Sen. Joe Manchin (D-WVA) asks several questions about nuclear command, control, and communications, and satellite systems, things essential to our nuclear posture but typically given far less congressional attention relative to flashier aircraft, missile, and submarine programs.
Sen. Mike Rounds (R-SD), asks several questions about the threat from China, wanting to know from DASD Tomero if the nuclear posture review will examine whether the US needs to deter two adversaries. Tomero says examination of the threats will form the first part of the review.
Sen. Jacky Rosen (D-NV) asks about subcritical testing and the possible resumption of full-yield nuclear testing in Nevada, a perennial parochial concern for Nevada senators. DASD Walter says enhanced subcritical capabilities are essential to maintaining deterrence.
Sen. Kevin Cramer (R-ND), asks DASD Tomero, "how much risk are we willing to accept to reduce our deterrence?" As if there's no substantial risk (or cost) to maintaining the nuclear status quo. Tomero replies that "we need to maintain a strong deterrent, as we have for decades."
Gen. Ray says strategic bombers are pretty much unavailable as a part of the triad on a day-to-day basis because it would take "a classified number of hours" to put them on alert, arm them, and stand up the necessary infrastructure to support them, including refueling tankers.
Sen.
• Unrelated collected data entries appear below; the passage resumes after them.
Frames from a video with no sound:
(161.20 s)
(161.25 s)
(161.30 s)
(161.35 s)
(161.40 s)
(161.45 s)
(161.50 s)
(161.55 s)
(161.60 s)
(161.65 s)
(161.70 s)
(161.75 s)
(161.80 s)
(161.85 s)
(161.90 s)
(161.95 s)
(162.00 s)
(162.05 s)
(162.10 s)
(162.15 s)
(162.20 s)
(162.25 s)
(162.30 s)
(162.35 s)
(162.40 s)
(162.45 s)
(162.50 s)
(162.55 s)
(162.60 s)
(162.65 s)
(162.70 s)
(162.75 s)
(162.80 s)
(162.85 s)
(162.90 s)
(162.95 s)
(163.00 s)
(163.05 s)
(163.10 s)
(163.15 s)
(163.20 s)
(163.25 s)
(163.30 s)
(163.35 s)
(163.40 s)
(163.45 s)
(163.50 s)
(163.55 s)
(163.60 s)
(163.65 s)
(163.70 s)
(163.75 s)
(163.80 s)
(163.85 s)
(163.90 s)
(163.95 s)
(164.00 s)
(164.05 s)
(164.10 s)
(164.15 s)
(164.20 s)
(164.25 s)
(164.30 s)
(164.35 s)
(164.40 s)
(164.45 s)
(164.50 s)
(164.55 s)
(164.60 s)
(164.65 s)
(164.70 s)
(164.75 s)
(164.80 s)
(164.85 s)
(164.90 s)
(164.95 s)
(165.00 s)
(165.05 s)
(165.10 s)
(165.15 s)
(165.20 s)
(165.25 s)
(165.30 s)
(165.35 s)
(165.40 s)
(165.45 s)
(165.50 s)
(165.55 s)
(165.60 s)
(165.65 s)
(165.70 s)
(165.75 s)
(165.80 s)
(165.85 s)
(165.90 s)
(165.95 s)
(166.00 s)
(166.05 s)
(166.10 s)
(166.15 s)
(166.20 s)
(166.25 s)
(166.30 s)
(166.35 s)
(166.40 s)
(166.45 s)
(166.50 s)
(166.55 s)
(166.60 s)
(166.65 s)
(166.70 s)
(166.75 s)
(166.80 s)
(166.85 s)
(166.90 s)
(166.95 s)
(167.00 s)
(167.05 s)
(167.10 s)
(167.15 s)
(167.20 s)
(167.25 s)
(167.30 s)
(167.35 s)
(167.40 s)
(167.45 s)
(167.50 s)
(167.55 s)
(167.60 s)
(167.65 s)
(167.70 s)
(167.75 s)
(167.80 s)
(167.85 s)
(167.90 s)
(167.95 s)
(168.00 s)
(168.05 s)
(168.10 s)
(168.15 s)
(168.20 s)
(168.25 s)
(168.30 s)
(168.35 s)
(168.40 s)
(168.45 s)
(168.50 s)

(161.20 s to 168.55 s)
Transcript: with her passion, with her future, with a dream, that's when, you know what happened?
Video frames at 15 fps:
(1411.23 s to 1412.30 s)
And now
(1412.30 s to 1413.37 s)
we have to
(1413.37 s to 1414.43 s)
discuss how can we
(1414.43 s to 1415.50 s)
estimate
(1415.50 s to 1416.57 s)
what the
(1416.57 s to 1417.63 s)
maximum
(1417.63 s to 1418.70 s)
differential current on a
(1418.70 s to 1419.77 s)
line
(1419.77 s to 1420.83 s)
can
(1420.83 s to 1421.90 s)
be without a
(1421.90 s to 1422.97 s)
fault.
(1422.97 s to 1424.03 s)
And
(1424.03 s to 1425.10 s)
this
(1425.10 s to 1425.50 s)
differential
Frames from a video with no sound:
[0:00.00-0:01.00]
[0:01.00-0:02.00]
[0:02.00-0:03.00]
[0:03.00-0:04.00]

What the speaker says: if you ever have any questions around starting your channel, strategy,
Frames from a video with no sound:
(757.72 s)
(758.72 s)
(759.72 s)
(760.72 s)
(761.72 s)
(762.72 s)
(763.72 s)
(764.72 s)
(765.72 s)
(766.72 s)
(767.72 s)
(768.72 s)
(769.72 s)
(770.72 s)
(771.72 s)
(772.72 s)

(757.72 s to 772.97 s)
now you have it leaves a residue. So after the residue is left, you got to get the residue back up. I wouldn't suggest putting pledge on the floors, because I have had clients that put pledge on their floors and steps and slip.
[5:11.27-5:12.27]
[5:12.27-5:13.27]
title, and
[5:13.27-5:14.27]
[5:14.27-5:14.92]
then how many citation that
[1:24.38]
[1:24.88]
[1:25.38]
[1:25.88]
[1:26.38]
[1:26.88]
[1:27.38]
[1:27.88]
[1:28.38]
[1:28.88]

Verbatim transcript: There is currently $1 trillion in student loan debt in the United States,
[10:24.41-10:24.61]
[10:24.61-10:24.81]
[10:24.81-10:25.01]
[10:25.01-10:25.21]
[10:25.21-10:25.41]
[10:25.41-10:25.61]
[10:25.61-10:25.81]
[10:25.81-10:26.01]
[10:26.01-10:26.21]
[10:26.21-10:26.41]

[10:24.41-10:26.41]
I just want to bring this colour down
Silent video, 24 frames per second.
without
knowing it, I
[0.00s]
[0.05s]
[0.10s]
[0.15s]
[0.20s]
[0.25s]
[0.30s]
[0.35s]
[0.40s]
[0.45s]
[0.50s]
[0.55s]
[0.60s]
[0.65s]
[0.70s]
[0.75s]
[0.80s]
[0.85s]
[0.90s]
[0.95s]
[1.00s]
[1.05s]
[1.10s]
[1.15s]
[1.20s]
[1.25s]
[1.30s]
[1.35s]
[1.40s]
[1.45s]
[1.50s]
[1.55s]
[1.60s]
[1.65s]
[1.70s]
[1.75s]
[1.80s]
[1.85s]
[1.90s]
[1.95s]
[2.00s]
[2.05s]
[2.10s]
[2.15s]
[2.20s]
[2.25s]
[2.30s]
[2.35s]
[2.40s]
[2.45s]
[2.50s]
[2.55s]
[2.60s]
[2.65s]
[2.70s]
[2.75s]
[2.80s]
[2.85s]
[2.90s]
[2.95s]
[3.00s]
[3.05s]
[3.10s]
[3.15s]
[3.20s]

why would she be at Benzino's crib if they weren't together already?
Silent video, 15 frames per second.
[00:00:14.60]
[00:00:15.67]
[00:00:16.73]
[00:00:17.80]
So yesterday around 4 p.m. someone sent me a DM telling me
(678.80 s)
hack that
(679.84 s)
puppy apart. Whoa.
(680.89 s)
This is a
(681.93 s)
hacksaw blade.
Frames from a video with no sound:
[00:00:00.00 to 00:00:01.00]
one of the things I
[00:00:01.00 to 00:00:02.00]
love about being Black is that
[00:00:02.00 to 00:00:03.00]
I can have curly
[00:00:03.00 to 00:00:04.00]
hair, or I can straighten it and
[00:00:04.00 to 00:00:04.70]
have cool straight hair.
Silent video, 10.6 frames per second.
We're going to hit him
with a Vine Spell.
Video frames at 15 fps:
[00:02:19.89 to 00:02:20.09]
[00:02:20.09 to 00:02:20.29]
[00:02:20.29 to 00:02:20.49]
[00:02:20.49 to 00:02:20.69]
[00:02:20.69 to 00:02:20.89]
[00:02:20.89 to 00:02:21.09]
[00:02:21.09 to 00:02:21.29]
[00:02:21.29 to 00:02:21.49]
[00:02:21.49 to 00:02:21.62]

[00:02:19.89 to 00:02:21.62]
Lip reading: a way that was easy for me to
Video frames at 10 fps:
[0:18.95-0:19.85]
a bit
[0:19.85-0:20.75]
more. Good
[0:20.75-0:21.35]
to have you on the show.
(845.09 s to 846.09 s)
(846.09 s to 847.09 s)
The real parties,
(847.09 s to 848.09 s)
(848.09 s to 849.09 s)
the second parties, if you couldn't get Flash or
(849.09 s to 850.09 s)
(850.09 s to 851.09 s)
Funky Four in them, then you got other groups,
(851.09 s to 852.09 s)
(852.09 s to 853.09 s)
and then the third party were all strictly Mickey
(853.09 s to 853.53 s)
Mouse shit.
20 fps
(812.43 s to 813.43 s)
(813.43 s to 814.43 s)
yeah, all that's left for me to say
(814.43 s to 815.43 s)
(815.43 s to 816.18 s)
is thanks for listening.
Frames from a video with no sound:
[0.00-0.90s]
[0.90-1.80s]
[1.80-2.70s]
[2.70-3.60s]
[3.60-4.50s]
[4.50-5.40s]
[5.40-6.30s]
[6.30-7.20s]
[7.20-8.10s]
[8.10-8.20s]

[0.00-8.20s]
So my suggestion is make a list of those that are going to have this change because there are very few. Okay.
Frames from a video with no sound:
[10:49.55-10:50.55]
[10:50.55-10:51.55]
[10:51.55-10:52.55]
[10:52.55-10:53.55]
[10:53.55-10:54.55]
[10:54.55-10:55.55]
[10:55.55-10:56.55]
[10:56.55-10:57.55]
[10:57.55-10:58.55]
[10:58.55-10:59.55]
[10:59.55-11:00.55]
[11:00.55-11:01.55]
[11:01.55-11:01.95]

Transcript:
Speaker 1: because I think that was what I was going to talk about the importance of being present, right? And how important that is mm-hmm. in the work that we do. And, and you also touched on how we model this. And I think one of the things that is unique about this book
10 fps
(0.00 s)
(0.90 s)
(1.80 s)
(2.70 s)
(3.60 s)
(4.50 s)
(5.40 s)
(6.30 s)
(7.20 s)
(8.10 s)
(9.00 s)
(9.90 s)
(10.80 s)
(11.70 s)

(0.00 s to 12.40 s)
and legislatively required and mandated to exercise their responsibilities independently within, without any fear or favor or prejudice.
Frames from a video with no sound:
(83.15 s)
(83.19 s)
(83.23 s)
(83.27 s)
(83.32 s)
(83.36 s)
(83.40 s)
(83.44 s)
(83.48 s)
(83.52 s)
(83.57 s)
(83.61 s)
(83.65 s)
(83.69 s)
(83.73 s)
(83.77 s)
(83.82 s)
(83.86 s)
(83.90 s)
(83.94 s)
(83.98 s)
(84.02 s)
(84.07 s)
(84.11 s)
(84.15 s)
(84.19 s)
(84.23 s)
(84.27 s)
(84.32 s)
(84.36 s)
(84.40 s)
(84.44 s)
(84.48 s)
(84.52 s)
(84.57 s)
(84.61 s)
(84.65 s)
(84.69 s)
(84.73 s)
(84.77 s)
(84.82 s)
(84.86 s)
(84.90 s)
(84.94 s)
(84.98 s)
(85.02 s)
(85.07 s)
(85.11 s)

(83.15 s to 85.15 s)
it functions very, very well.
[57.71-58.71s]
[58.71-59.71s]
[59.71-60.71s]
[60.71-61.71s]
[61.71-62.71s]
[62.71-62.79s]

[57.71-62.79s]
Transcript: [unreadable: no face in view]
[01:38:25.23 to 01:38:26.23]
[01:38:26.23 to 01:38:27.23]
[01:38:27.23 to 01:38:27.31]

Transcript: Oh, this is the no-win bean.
Tommy Tuberville (R-AL) once again asks about the development of US hypersonic weapons (just as he did two weeks ago at the subcommittee's last hearing).
Sen. King asks about faulty welds in some early units of the missile tubes that will be installed in the new Columbia-class SSBNs, and about the schedule slippage incurred as a result. Here's what those look like:
Sen. King then notes, correctly, that "without the NC3 [nuclear command and control]" nothing else works. He suggests renaming the triad as the quad to reflect that reality.
Sen. King brings up the argument that "we don't need the ICBMs" because the ballistic missile submarines are invulnerable, saying that could change in ten years. Adm. Wolfe says he can discuss the issue in a classified setting.
Sen. Dan Sullivan (R-AK) comes in to defend the GMD system based largely in his state, clapping back at Sen. Warren's criticism of the very expensive new interceptor missile now in development. How quickly can DOD fill the 20 empty interceptor silos at Fort Greely, he asks?
Sen. Fischer asks DASD Tomero whether there are any plans or proposals for unilateral reductions. Tomero says she's not aware of any. Is Sen. Fischer aware of the substantial unilateral reductions initiated by Pres. George H.W. Bush and Pres. George W. Bush with nary a GOP peep?
Sen. Tuberville gets in one final parochial question for Gen. Ray: "How long will it be before we have someone in this room from Space Command, for nuclear?" Ray says he'll forward the question to Space Command.
That's a wrap. Compared with the subcommittee's last hearing two weeks ago, this was an improvement. More senators attended and the questions (and answers) were generally substantive. But these can be better still, starting with inviting experts with dissenting views to testify.